The latest suit was filed Aug. 20 in U.S. District Court by the daughter of William Asher, a St. Louis man who died in the tragedy. Jennifer Asher alleges that Ripley Entertainment “took the lives of seventeen people when it made the conscious decision to disregard the known dangers of its vehicles in volatile weather and instructed its employees to begin their excursion on the water.”

Wednesday’s filing asked the court to put a hold on the discovery process for all lawsuits until the criminal investigation is complete. Prosecutors say the action is necessary to prevent civil lawsuits from interfering with a federal probe.

Ripley spokeswoman Suzanne Smagala-Potts said last week that the company was cooperating fully with federal and state authorities.
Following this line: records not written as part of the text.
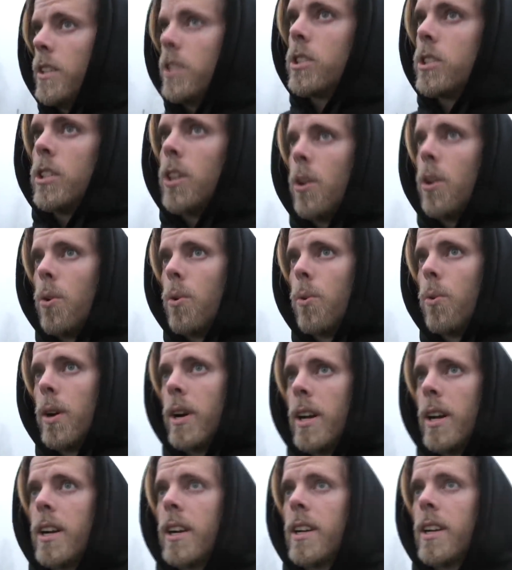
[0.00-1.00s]

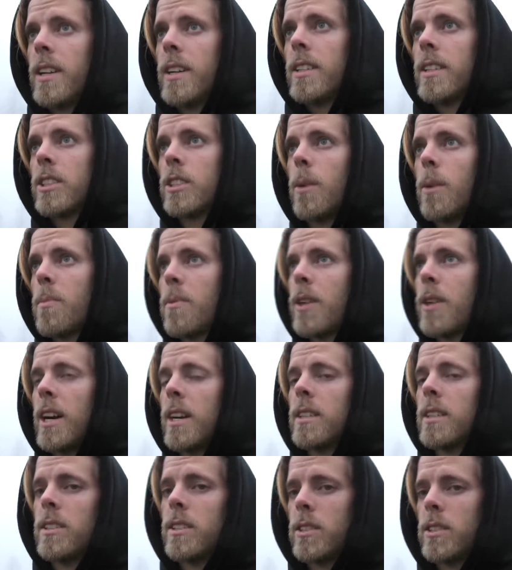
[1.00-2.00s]
So
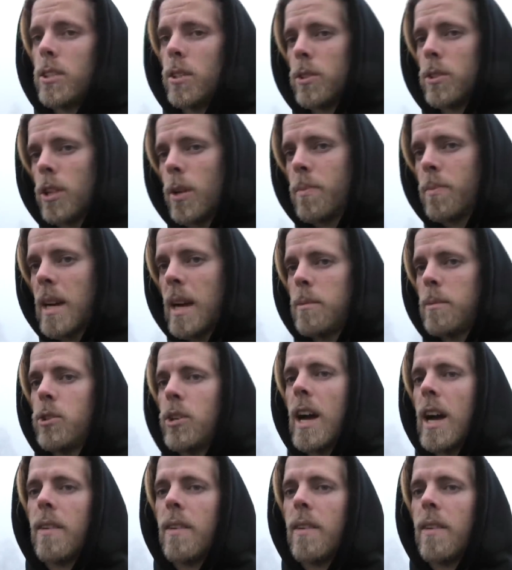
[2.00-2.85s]
sometimes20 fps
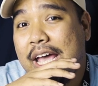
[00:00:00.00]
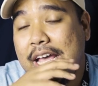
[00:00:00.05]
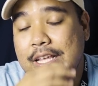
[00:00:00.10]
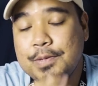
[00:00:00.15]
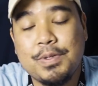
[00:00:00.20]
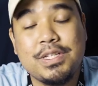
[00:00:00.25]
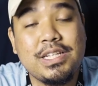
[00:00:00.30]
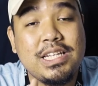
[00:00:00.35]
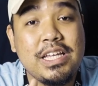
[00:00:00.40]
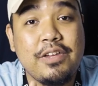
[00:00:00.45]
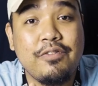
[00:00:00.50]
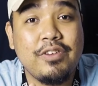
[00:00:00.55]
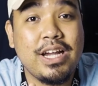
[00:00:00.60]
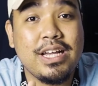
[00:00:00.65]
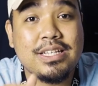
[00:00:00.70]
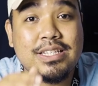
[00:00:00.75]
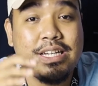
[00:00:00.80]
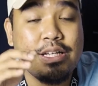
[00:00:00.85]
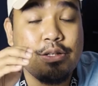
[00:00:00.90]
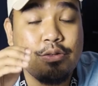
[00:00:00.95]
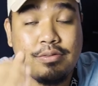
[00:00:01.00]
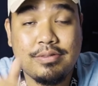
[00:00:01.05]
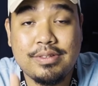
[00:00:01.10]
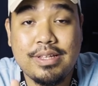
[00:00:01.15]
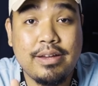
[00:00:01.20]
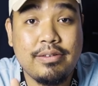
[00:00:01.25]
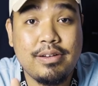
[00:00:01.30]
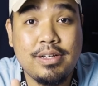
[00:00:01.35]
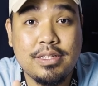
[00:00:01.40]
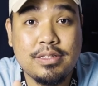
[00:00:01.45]
especially if you guys are into
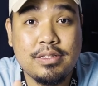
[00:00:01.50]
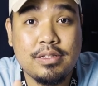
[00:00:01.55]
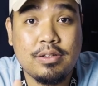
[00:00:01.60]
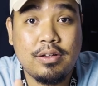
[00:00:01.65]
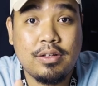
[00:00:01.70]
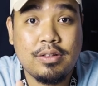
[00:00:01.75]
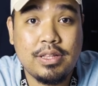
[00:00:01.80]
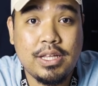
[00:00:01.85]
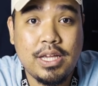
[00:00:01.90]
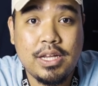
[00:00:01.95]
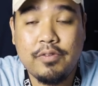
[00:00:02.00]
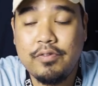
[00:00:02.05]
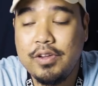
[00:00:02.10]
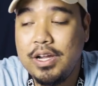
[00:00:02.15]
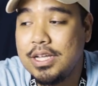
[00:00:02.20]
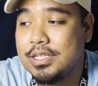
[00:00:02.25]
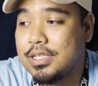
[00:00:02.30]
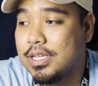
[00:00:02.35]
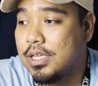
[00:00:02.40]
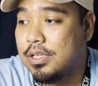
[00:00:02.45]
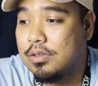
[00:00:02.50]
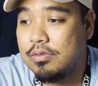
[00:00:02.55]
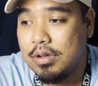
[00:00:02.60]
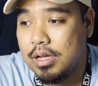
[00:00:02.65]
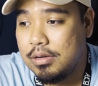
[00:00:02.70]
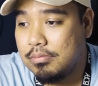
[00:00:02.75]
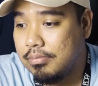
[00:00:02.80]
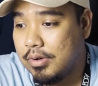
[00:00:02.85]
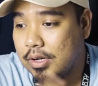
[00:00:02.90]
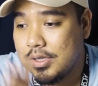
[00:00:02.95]
tech related content, if you guys are into
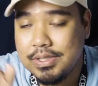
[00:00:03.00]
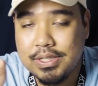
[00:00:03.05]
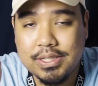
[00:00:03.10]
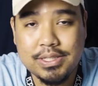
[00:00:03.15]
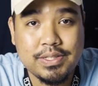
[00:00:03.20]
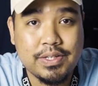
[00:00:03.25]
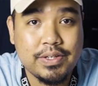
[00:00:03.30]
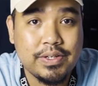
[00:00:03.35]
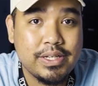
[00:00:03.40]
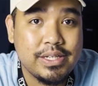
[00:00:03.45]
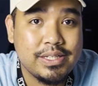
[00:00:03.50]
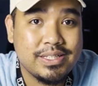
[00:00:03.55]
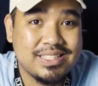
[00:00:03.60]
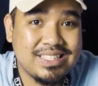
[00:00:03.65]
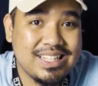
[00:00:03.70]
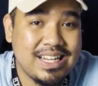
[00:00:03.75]
unboxing series,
“We are providing all documentation and materials requested in the case,” she said in an email to The Star. “However, as a party to the ongoing NTSB investigation, we are refrained from commenting to the media on the matters being investigated.”

The court documents filed Wednesday, however, cite a federal law regarding negligence or misconduct when operating a vessel.

According to that law: “Every captain, engineer, pilot, or other person employed on any steamboat or vessel, by whose misconduct, negligence, or inattention to his duties on such vessel the life of any person is destroyed ... shall be fined under this title or imprisoned not more than ten years, or both.”